= ASSIGNMENT =
Restate verbatim the span of lines below between the line with "Video frames at" and the line with "[0:02.00-0:03.00]", including those two lines, and only that span.

= Records contained in a dataset =

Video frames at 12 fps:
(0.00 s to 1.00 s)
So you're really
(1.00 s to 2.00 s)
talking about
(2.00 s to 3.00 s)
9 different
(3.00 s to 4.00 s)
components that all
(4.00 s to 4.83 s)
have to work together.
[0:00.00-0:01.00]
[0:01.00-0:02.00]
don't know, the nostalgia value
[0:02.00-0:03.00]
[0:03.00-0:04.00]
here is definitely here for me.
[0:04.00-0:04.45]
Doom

--

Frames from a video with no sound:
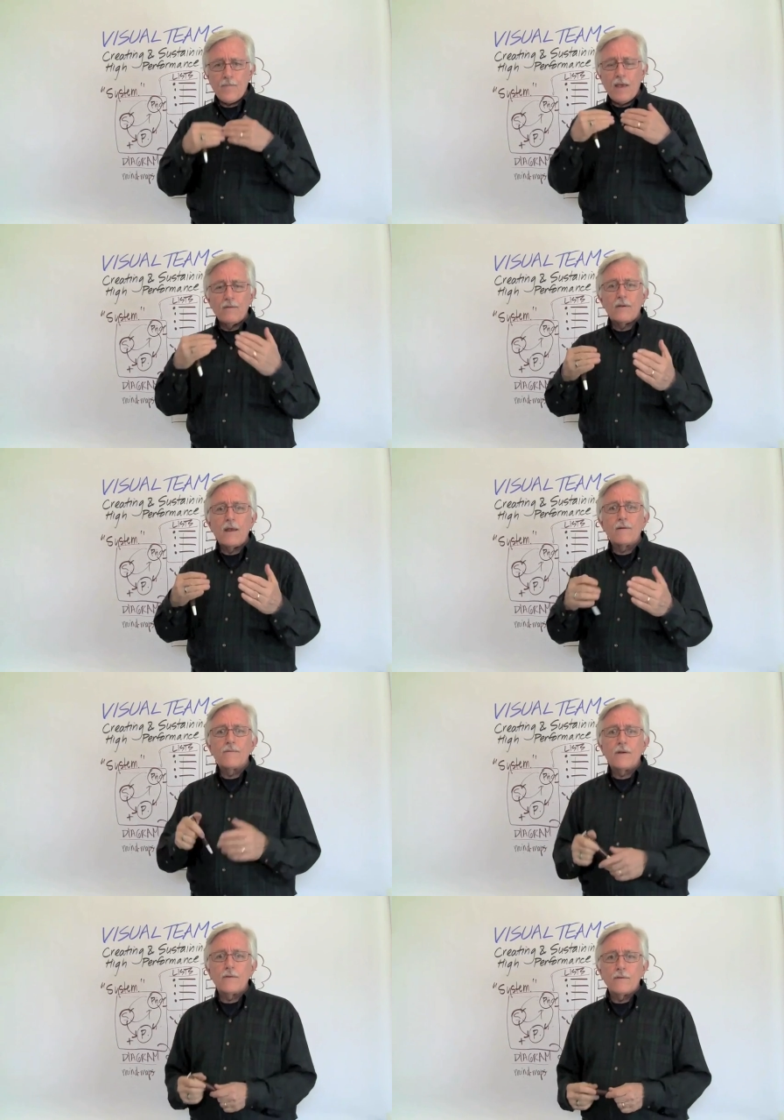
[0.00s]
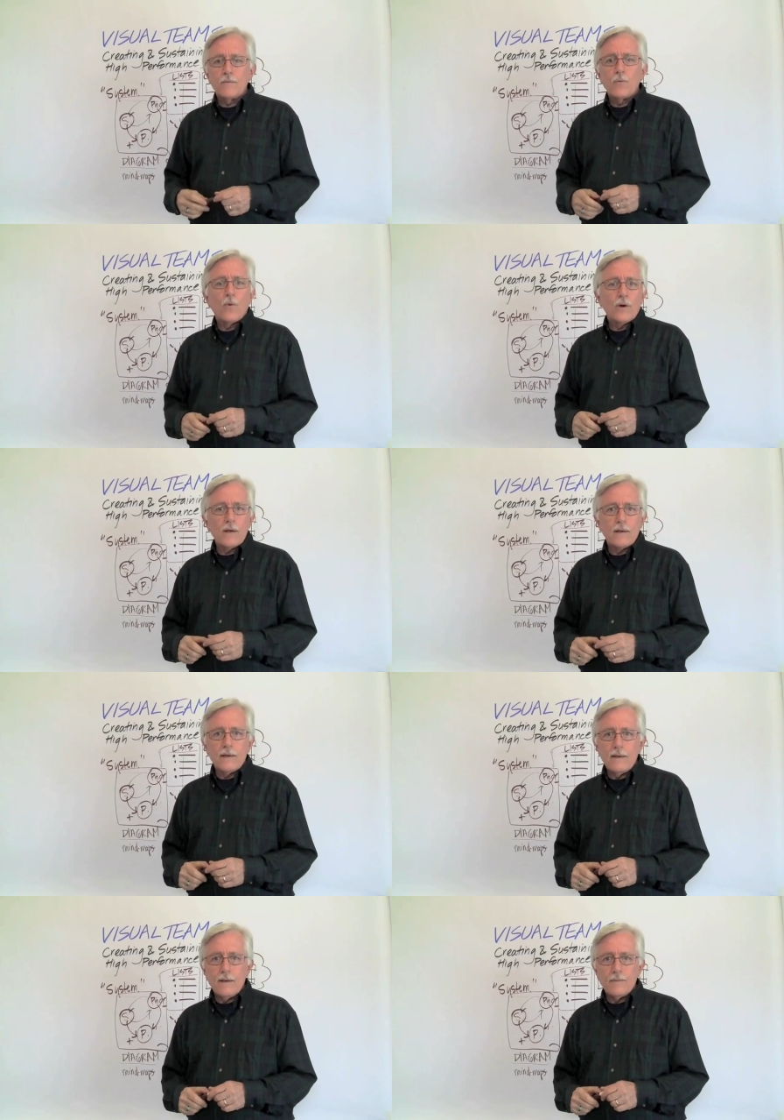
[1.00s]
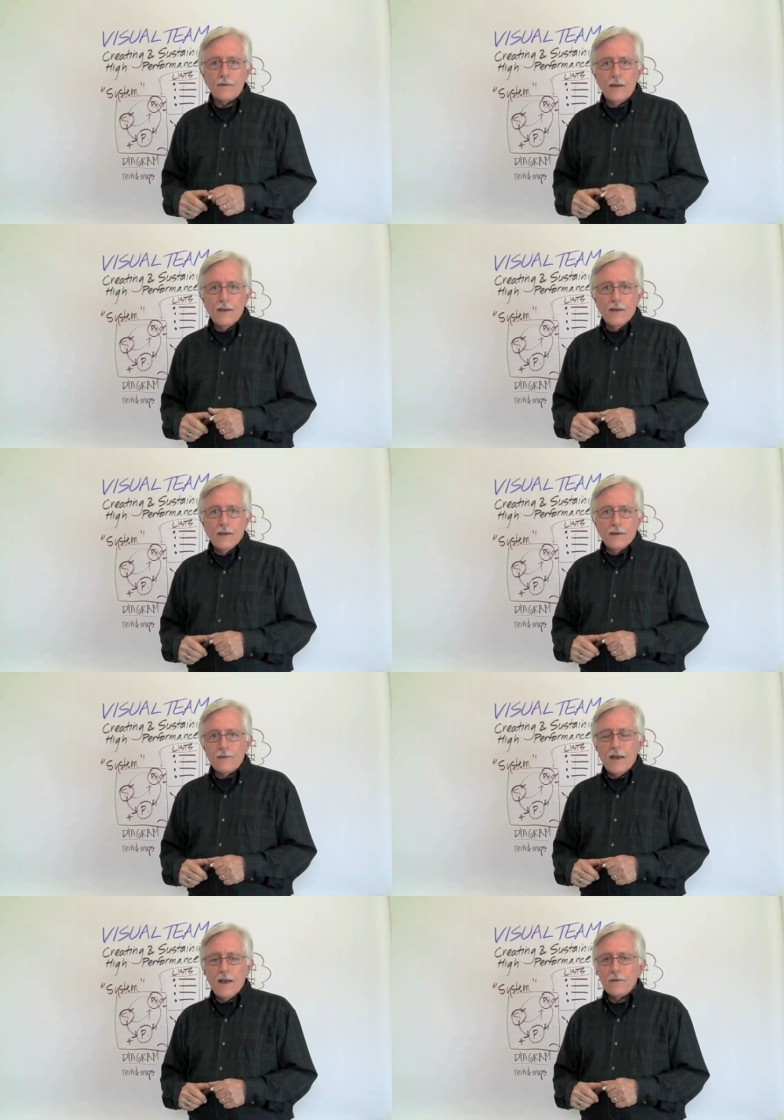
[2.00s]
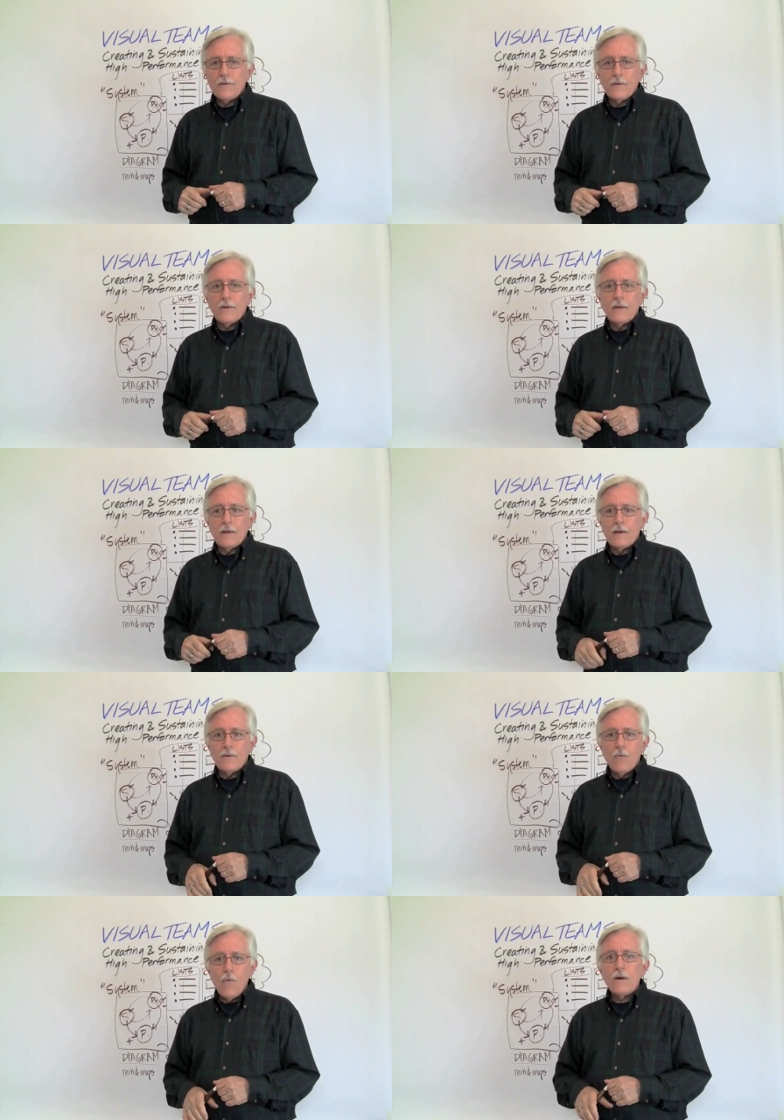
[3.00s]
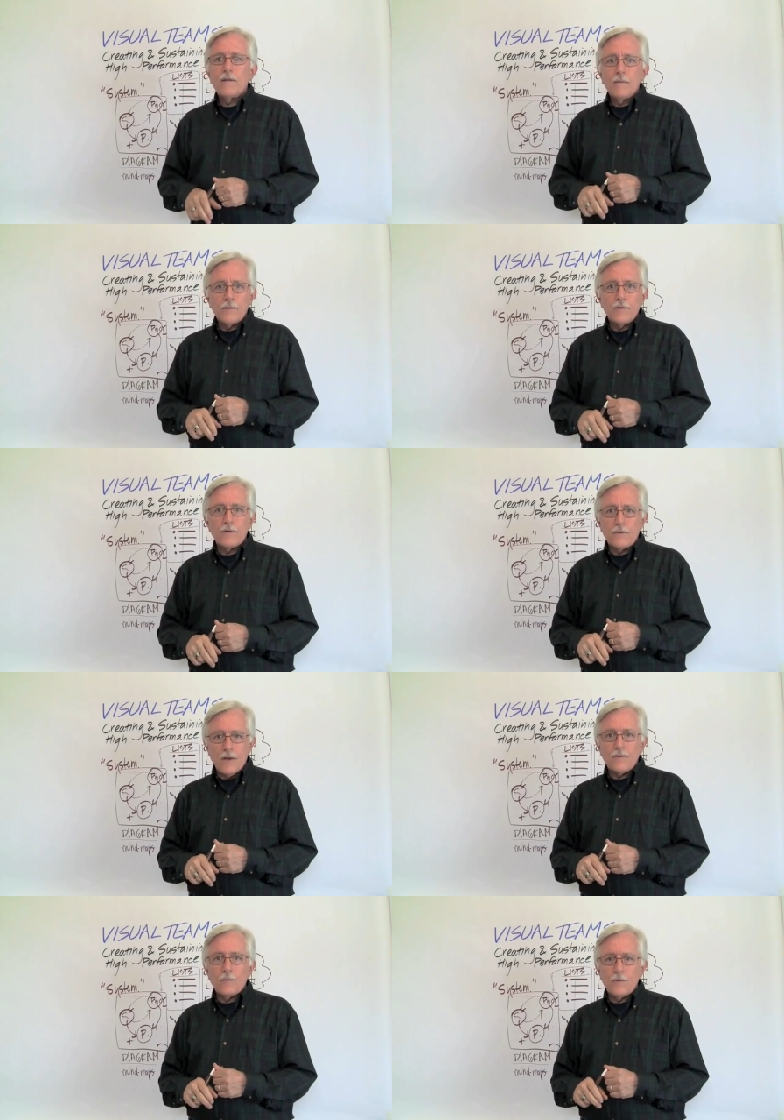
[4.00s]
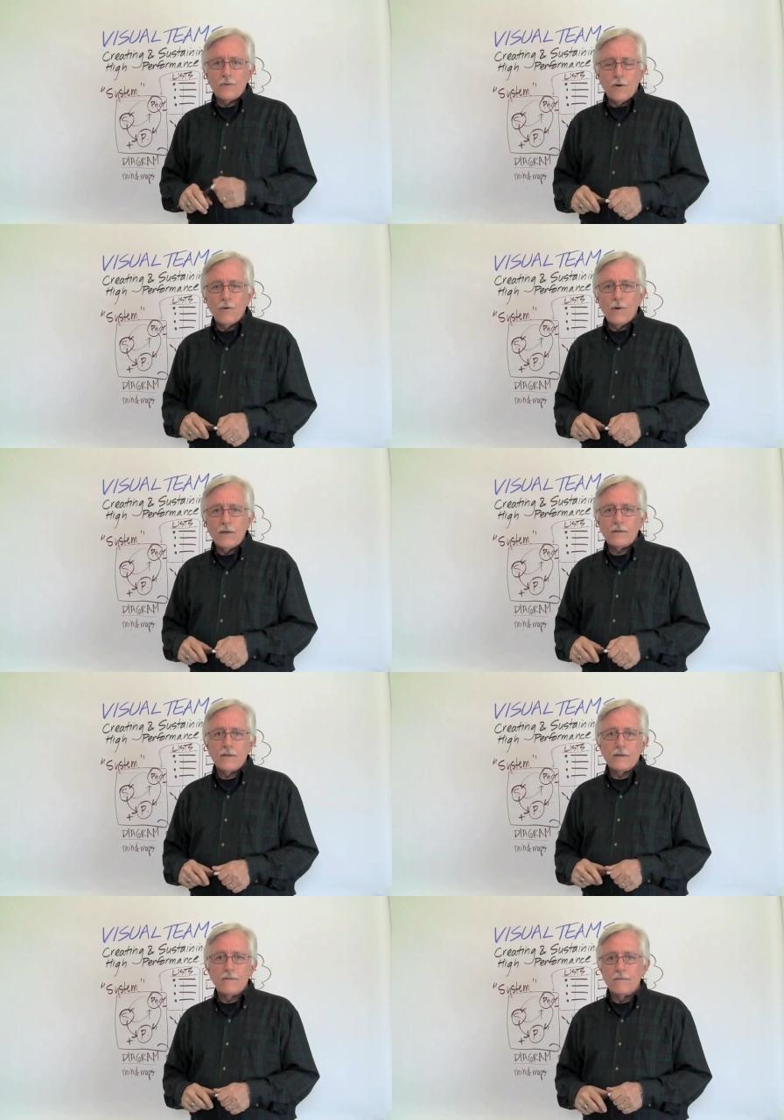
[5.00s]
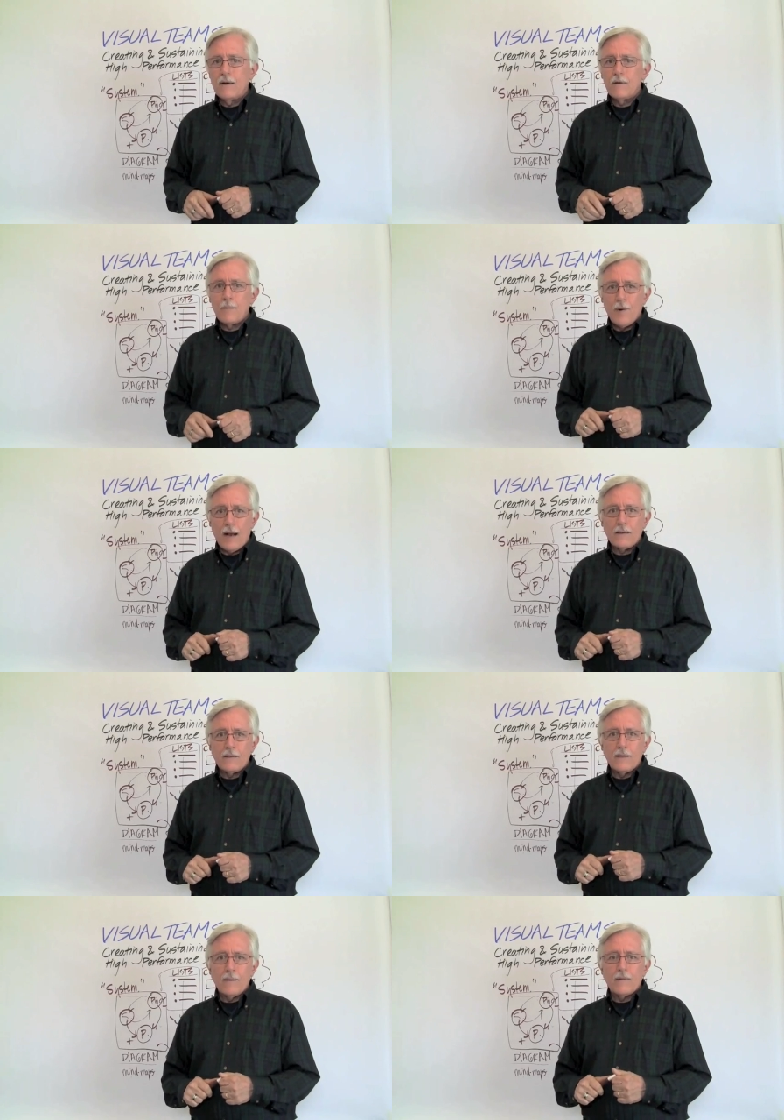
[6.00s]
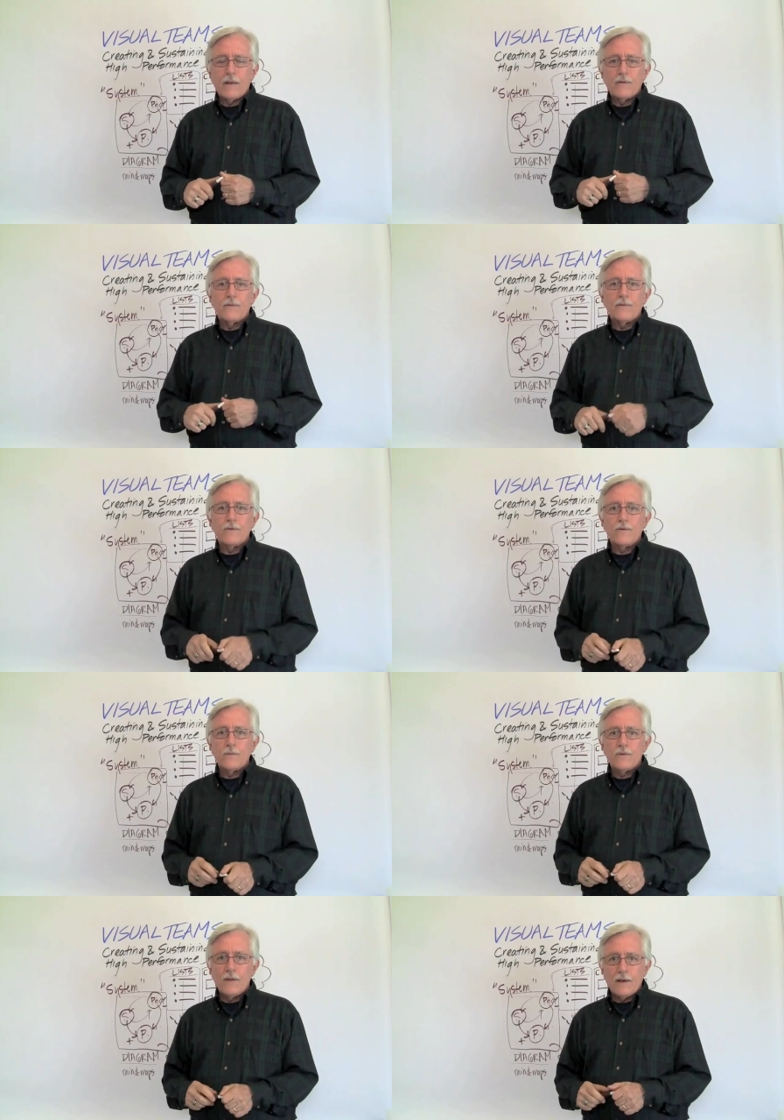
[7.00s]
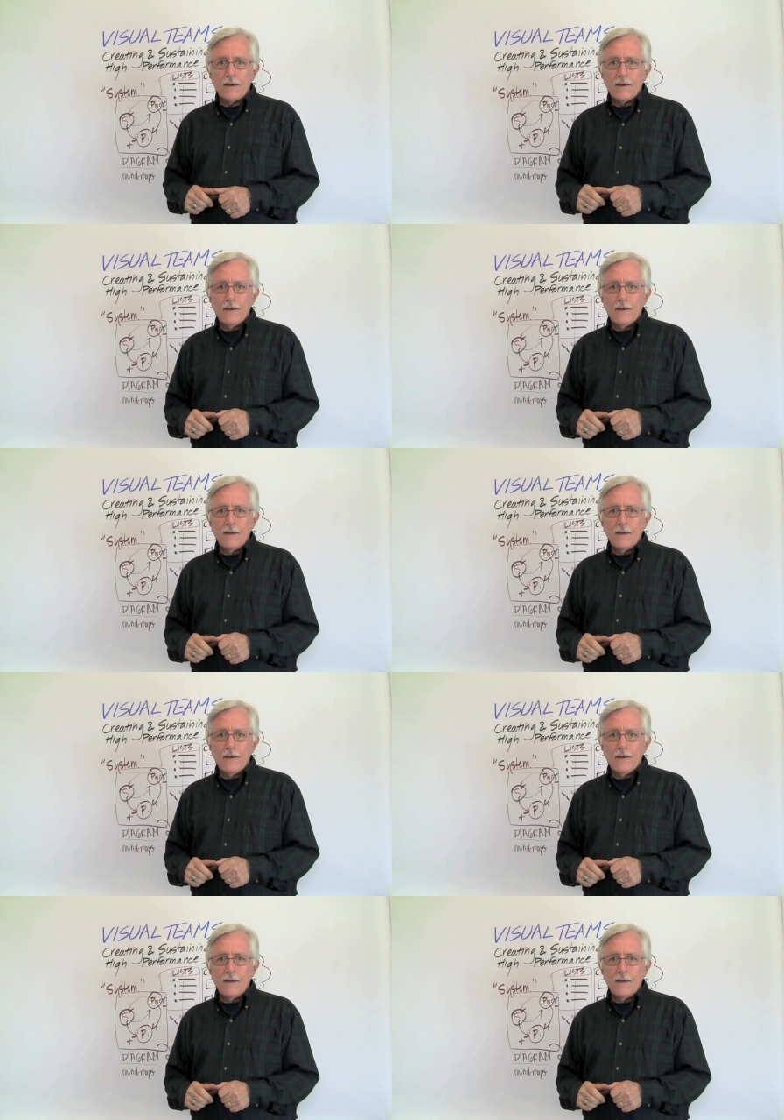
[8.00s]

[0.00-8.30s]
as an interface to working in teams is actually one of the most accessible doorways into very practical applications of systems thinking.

= WRITTEN ANSWER =
Video frames at 12 fps:
(0.00 s to 1.00 s)
So you're really
(1.00 s to 2.00 s)
talking about
(2.00 s to 3.00 s)
9 different
(3.00 s to 4.00 s)
components that all
(4.00 s to 4.83 s)
have to work together.
[0:00.00-0:01.00]
[0:01.00-0:02.00]
don't know, the nostalgia value
[0:02.00-0:03.00]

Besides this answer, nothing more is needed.